[Task inputs]:
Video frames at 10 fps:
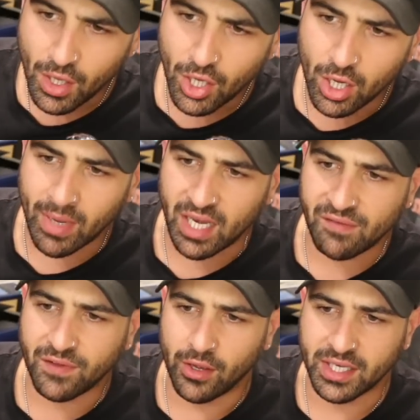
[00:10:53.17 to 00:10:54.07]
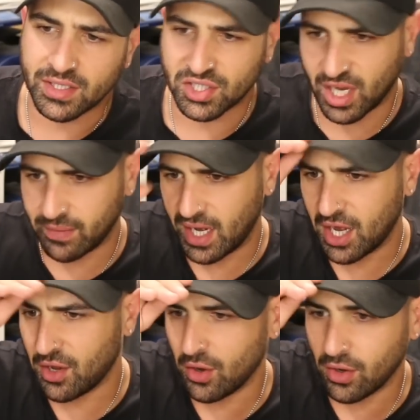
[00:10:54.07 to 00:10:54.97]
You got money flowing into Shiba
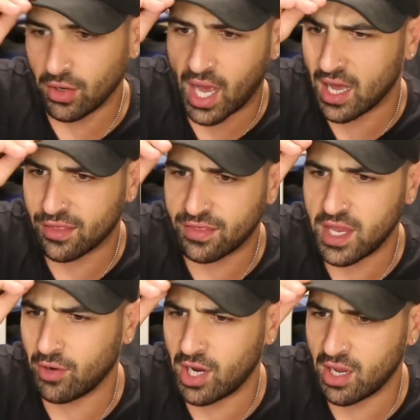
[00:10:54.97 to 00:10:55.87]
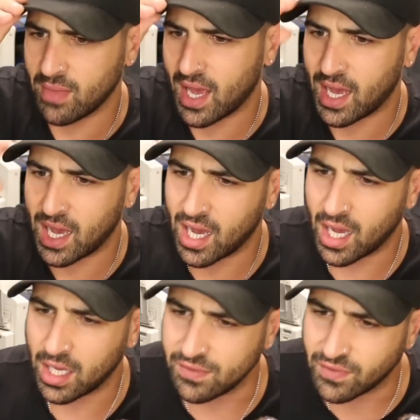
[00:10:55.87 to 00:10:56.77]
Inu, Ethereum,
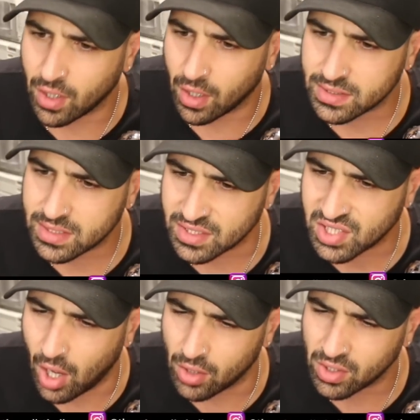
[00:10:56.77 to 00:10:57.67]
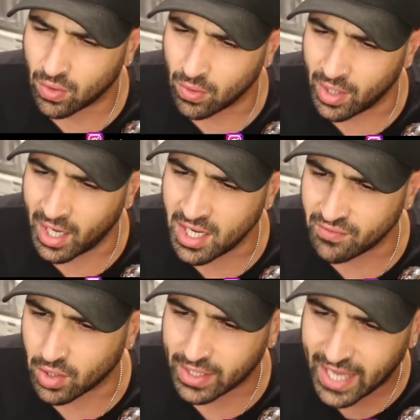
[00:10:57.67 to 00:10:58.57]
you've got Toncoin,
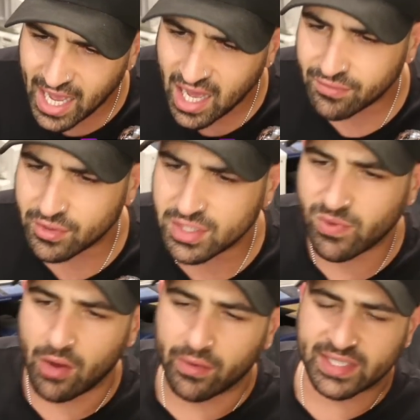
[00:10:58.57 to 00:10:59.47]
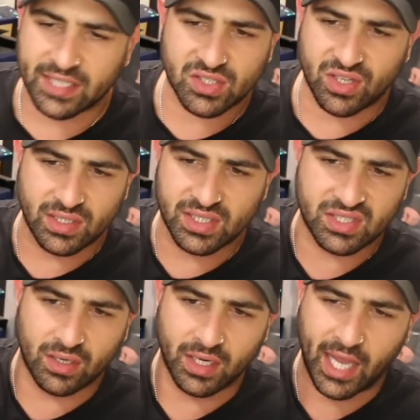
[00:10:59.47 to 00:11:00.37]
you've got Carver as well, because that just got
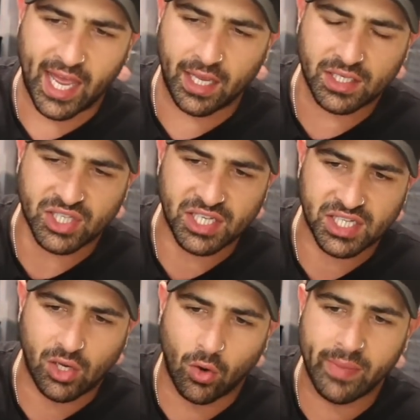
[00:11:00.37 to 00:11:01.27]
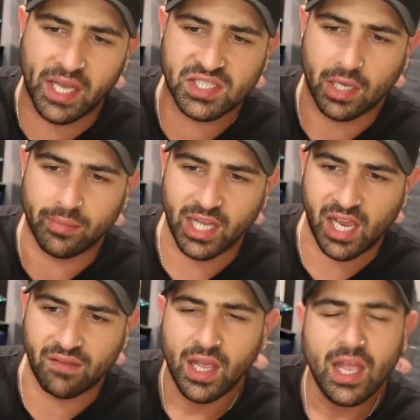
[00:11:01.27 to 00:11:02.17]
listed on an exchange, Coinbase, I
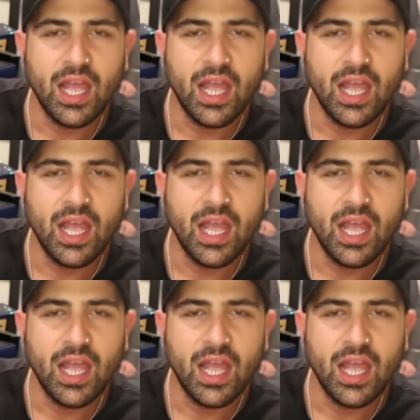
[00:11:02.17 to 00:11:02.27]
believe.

--

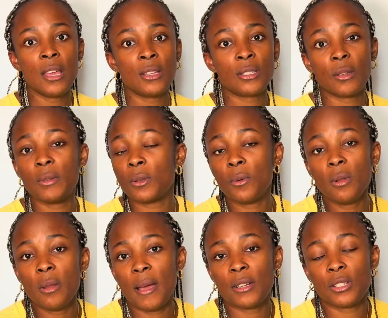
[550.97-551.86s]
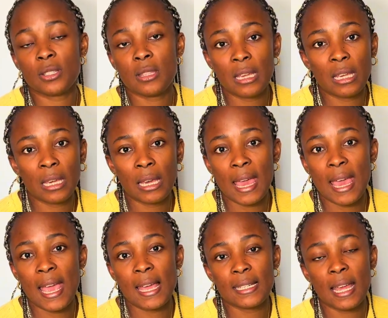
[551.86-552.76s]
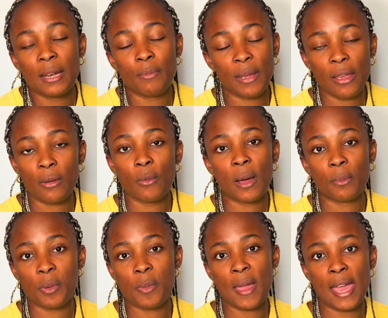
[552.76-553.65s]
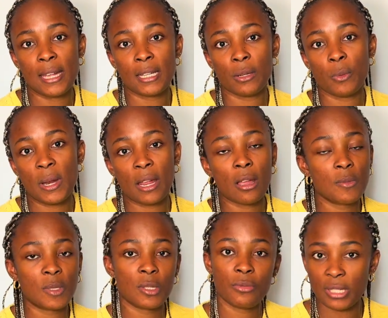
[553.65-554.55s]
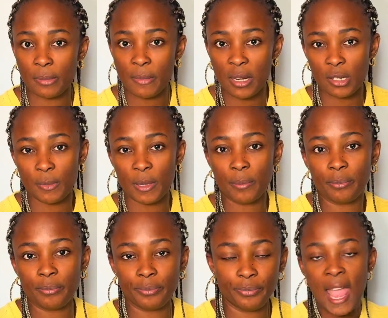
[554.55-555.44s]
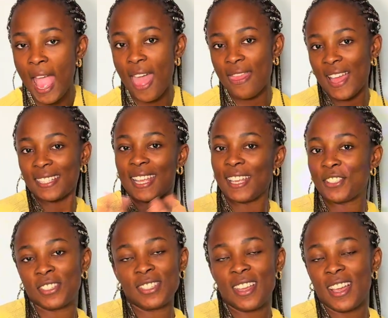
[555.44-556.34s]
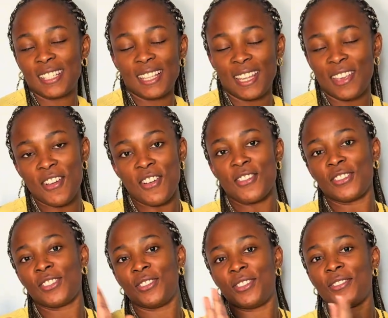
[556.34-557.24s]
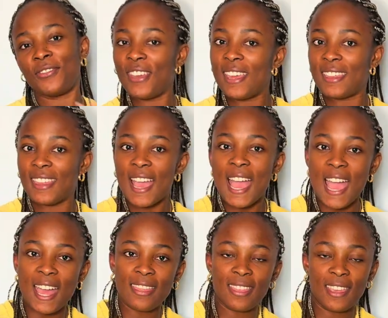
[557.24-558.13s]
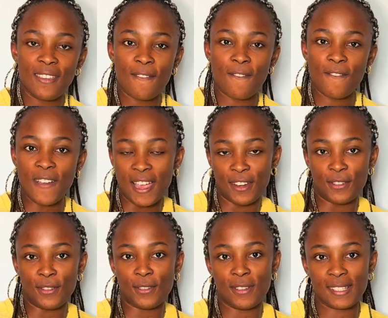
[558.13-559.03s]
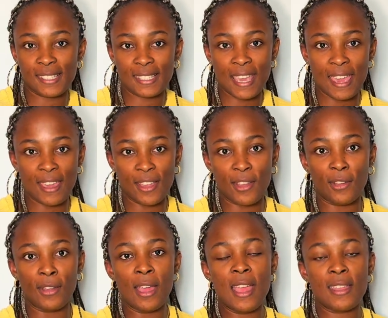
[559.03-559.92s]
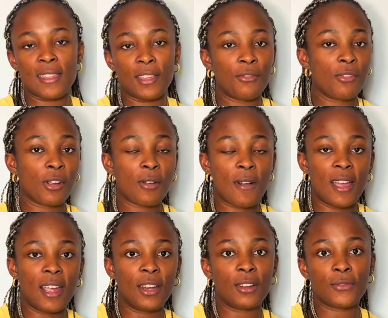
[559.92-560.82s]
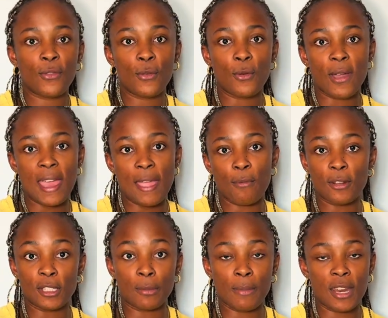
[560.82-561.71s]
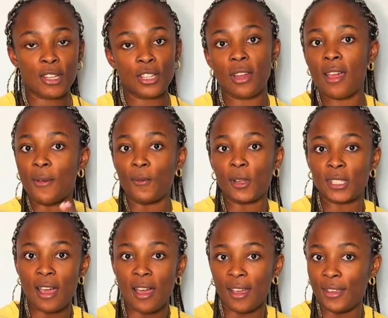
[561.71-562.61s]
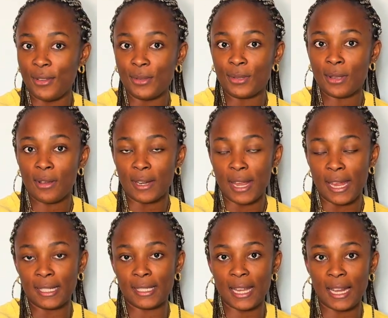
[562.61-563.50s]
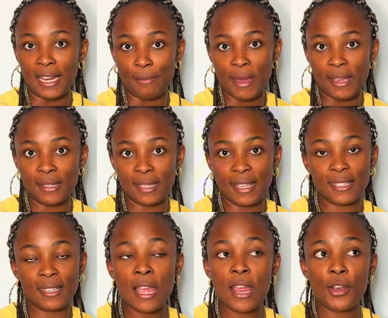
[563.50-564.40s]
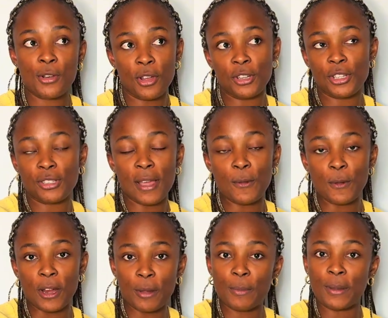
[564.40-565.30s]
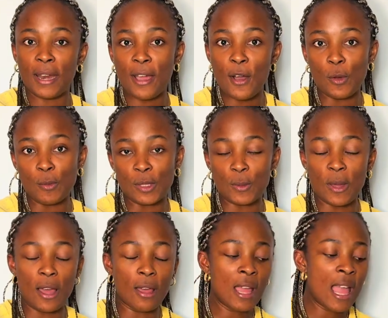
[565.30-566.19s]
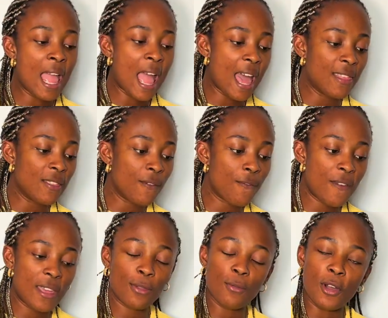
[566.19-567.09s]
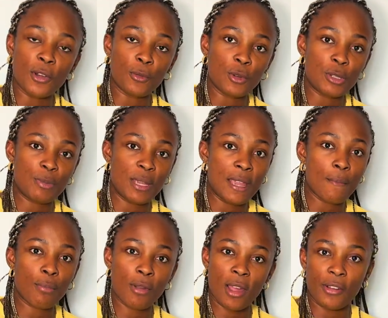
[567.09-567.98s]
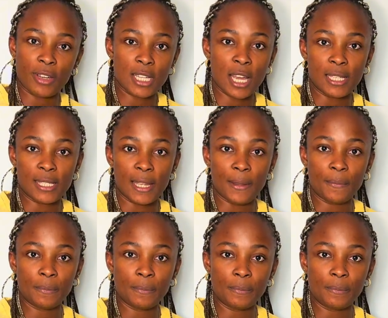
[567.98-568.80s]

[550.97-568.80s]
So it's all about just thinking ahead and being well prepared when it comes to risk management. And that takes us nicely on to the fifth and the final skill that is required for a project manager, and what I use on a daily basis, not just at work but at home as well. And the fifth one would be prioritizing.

[Task]: Please repeat, exactly as written, the lines in the records above, starting with the one that has "[553.65-554.55s]" and going on through the one that has "[567.98-568.80s]". Pictures are to be left out.

[Answer to this problem]:
[553.65-554.55s]
[554.55-555.44s]
[555.44-556.34s]
[556.34-557.24s]
[557.24-558.13s]
[558.13-559.03s]
[559.03-559.92s]
[559.92-560.82s]
[560.82-561.71s]
[561.71-562.61s]
[562.61-563.50s]
[563.50-564.40s]
[564.40-565.30s]
[565.30-566.19s]
[566.19-567.09s]
[567.09-567.98s]
[567.98-568.80s]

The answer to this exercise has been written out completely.